- **YOUR TASK**
Using the data that follows, give again word for word the lines between the one holding "[6:55.60-6:56.50]" and the one holding "(0.00 s to 1.00 s)", inclusive. Omit the pictures.

----- SOURCE MATERIAL -----

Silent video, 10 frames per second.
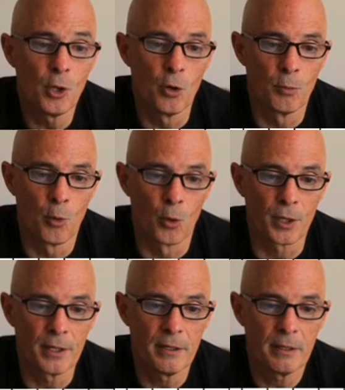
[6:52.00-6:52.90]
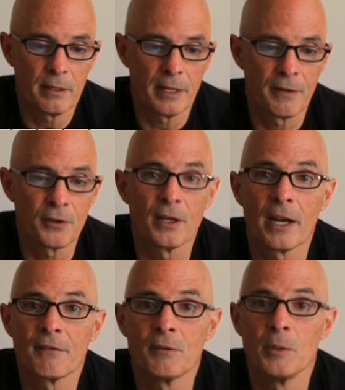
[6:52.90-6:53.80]
hone ported, and if you're
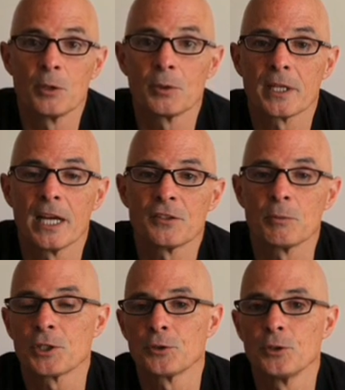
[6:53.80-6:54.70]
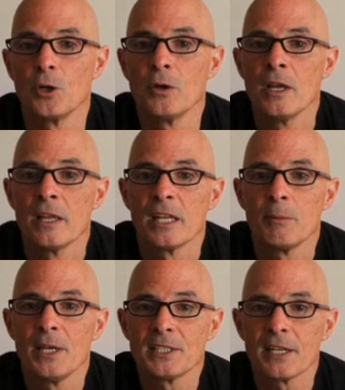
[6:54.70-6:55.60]
not familiar with the guys from Extrude-Hone, they
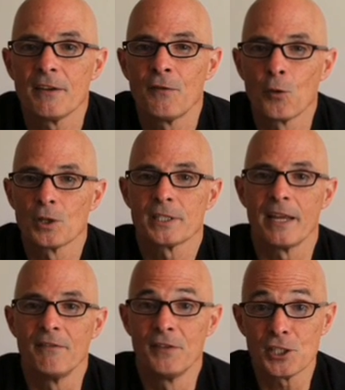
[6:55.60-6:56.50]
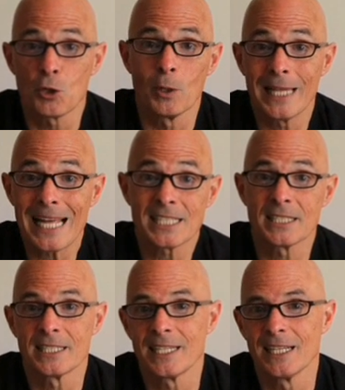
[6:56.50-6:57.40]
basically force a
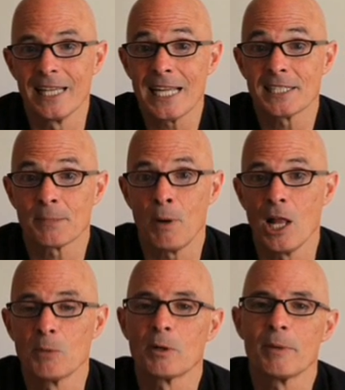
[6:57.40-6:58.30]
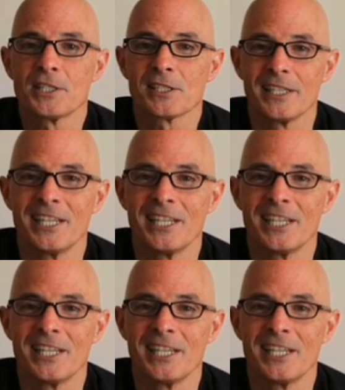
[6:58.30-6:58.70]
viscoelastic elastic polymer, basically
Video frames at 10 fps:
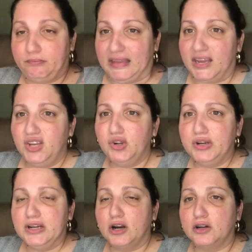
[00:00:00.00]
you
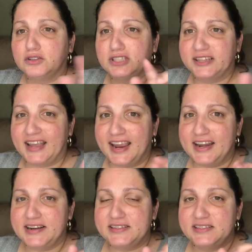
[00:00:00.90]
can go to the A
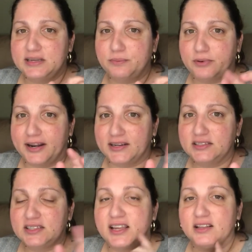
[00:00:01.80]
to Z
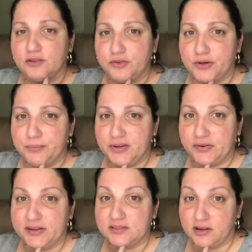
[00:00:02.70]
brands and Lunar
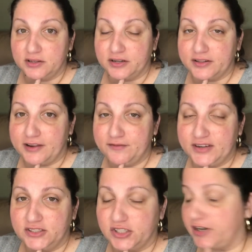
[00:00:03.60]
Beauty's on there. They
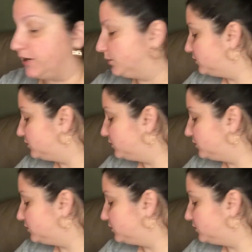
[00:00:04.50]
feature him.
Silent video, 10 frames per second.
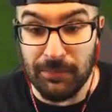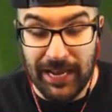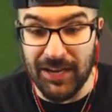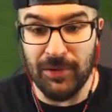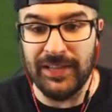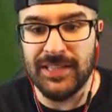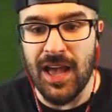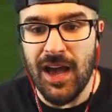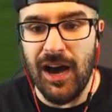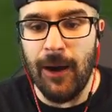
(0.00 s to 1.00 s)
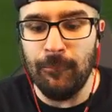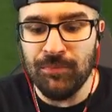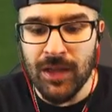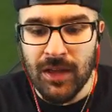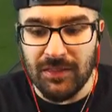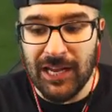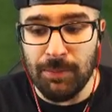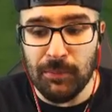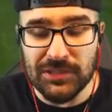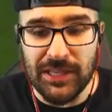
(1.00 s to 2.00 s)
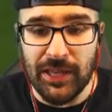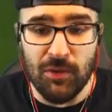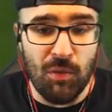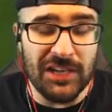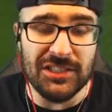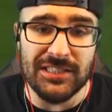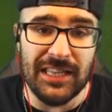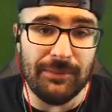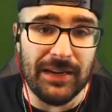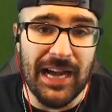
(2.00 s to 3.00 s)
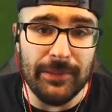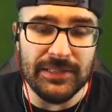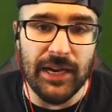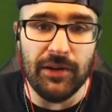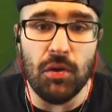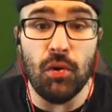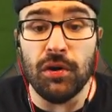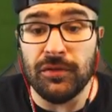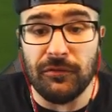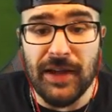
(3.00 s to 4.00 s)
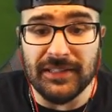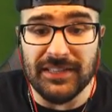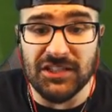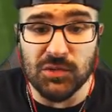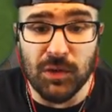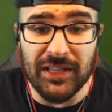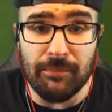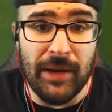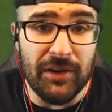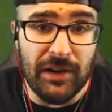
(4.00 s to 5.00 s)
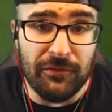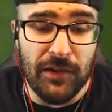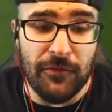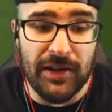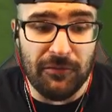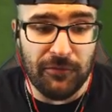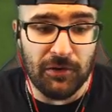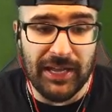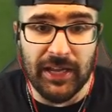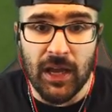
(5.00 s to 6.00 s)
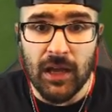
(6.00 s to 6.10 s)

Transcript: But anyways, um, a lot of people sit, either watch because they like my commentary or the fact that they just want to get better at FIFA and they feel like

-----

- **RESULT FOR THIS EXERCISE**
[6:55.60-6:56.50]
[6:56.50-6:57.40]
basically force a
[6:57.40-6:58.30]
[6:58.30-6:58.70]
viscoelastic elastic polymer, basically
Video frames at 10 fps:
[00:00:00.00]
you
[00:00:00.90]
can go to the A
[00:00:01.80]
to Z
[00:00:02.70]
brands and Lunar
[00:00:03.60]
Beauty's on there. They
[00:00:04.50]
feature him.
Silent video, 10 frames per second.
(0.00 s to 1.00 s)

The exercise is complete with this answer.